The Chef: Amy Cotler
is veteran chef, cookbook author, cooking teacher and local food advocate. Her blog and new book of the same title, The Locavore Way, Discover and Enjoy the Pleasures of Local Eating
, is a comprehensive primer on seeking out and savoring local foods anywhere you live. Ms. Cotler was the longtime web food forum host for The New York Times. She has developed close to 1000 recipes, including major contributions to Joy of Cooking. She was the founding director of Berkshire Grown, a regional organization nationally recognized as a model for local food advocacy. Ms. Cotler was a pioneer in improving school lunches with her book, The Massachusetts Farm to School Cookbook
, which trains school food service staff to cook with farm-fresh foods. Currently, she lectures and teaches around the country on food and farm issues, as well as consulting with businesses, non-profits and schools. She lives in West Stockbridge in Western Massachusetts with her husband, painter Tom Powers, her daughter, Emma, and her white cat, Leroy.

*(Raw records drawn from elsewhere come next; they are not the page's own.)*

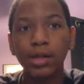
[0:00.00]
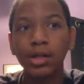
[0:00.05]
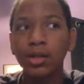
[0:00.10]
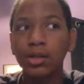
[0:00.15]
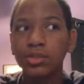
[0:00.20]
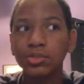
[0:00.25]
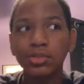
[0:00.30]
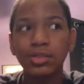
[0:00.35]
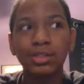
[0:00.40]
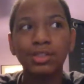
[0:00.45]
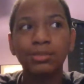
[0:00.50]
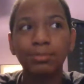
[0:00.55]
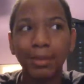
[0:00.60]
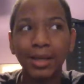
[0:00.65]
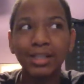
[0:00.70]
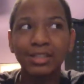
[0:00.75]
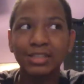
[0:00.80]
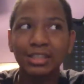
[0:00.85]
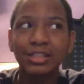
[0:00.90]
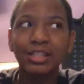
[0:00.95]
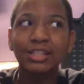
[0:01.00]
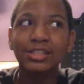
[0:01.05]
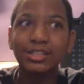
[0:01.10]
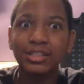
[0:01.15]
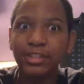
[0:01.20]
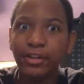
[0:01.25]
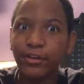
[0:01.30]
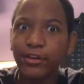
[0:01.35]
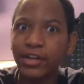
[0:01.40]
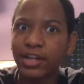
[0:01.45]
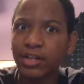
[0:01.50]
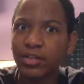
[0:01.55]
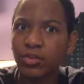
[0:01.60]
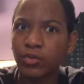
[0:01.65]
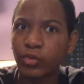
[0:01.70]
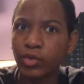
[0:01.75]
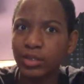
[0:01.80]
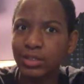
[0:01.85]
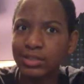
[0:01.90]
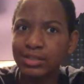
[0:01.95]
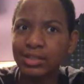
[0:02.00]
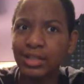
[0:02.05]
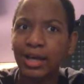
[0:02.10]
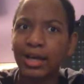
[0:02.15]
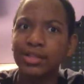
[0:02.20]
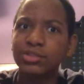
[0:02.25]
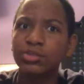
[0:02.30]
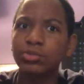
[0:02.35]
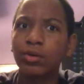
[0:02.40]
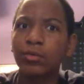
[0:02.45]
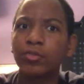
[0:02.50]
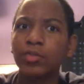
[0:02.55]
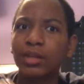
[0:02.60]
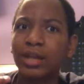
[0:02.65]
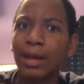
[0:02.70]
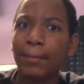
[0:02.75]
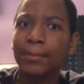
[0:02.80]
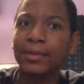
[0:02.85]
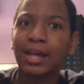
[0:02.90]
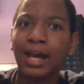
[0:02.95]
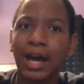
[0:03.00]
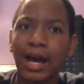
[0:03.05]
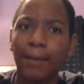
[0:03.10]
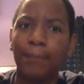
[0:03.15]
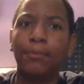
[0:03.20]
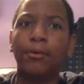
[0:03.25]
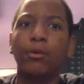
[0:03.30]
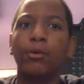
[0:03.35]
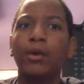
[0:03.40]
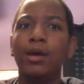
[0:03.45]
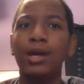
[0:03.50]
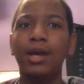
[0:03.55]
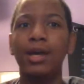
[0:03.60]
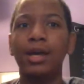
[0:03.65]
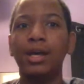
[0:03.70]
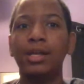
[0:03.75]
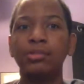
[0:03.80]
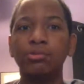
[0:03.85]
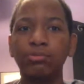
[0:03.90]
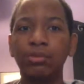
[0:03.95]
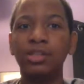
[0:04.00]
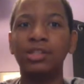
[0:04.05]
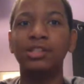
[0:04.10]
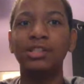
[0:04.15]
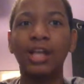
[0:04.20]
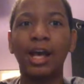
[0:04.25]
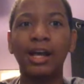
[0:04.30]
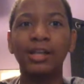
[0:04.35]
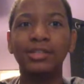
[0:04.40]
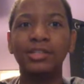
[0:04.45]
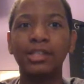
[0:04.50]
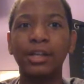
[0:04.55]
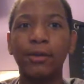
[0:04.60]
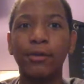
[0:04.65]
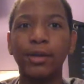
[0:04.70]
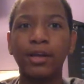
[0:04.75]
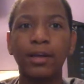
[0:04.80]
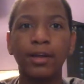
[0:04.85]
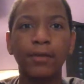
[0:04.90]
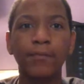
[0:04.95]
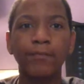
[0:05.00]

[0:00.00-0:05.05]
So that's basically Siri getting a redesign. So I'm really happy that Apple has redesigned Siri.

Simple Strawberry Yogurt Soup
Serve this as a light meal, brunch course, or simple dessert.
Yields about 2 Cups/ 2 large/4 small Servings
- l quart strawberries, hulled and halved
- About l/3 cup confectioners’ sugar or 3 tablespoons local honey
- Grated rind of one orange
- 2/3 cup yogurt
- l/2 cup fresh orange juice
Slice and set aside about 8 strawberries for garnish. Remove the tops and half the rest of the strawberries. Toss the halved strawberries with the sugar or honey, orange rind. Let sit for 15 minutes. Blend in the food processor until smooth. Whisk in the yogurt and orange juice, adding extra sweetener if needed.
Serve in chilled bowls with sliced berries sprinkled on top.